▶ [Problem to work on] Everything in the listing below should be repeated exactly, apart from the pictures.

========

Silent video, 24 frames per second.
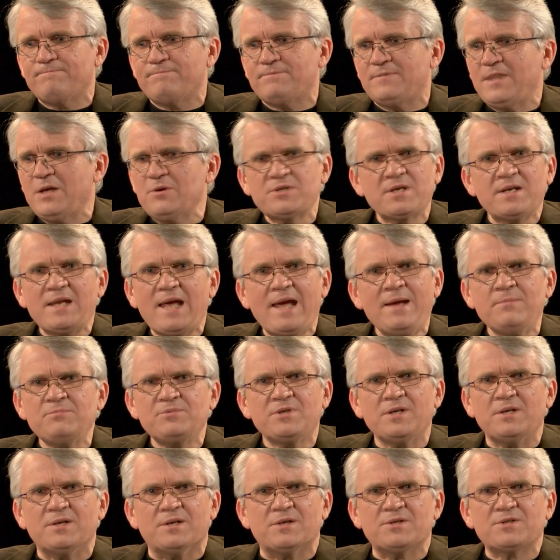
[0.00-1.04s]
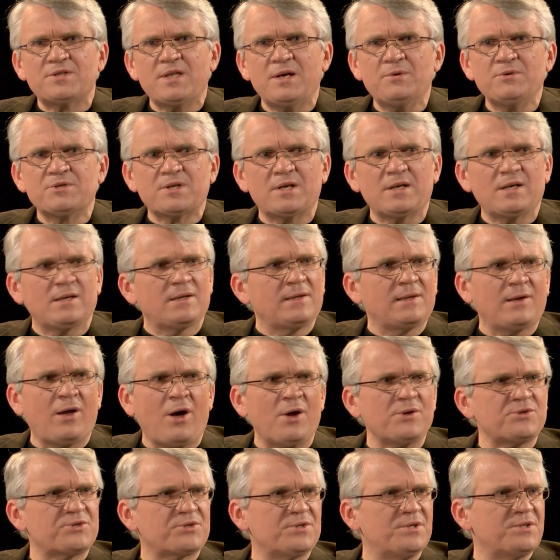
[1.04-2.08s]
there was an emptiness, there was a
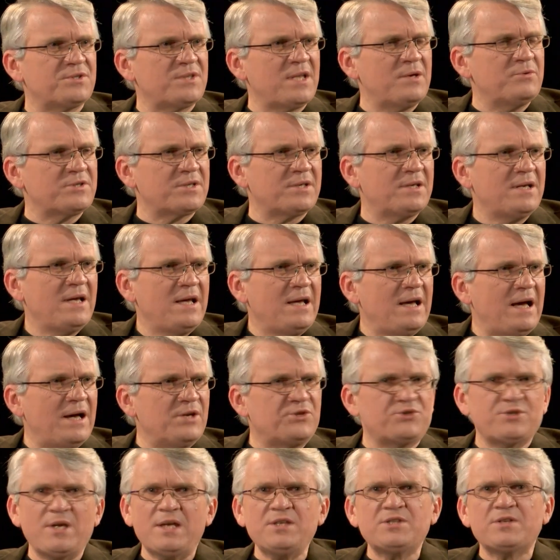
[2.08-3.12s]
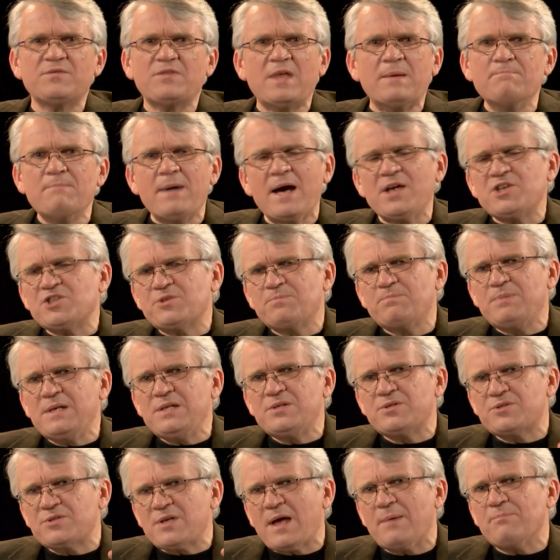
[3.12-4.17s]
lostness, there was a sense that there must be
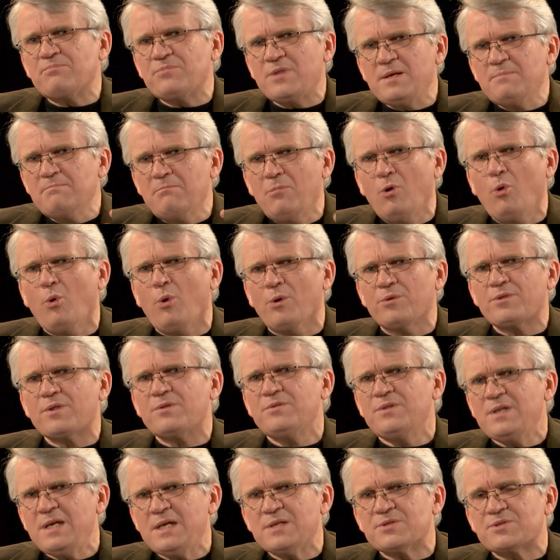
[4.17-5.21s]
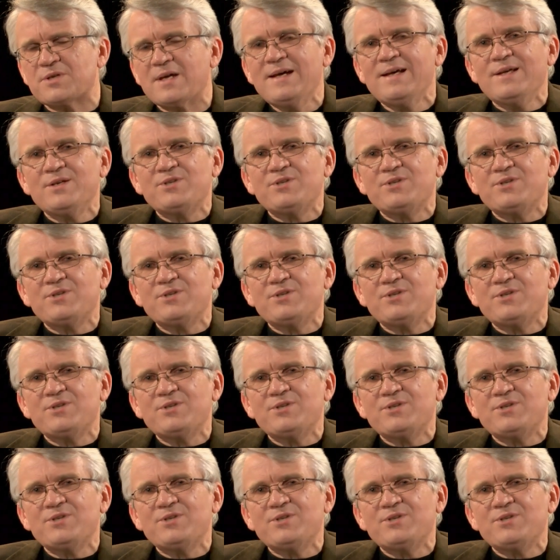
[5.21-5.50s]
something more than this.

========

▶ [Solution]
Silent video, 24 frames per second.
[0.00-1.04s]
[1.04-2.08s]
there was an emptiness, there was a
[2.08-3.12s]
[3.12-4.17s]
lostness, there was a sense that there must be
[4.17-5.21s]
[5.21-5.50s]
something more than this.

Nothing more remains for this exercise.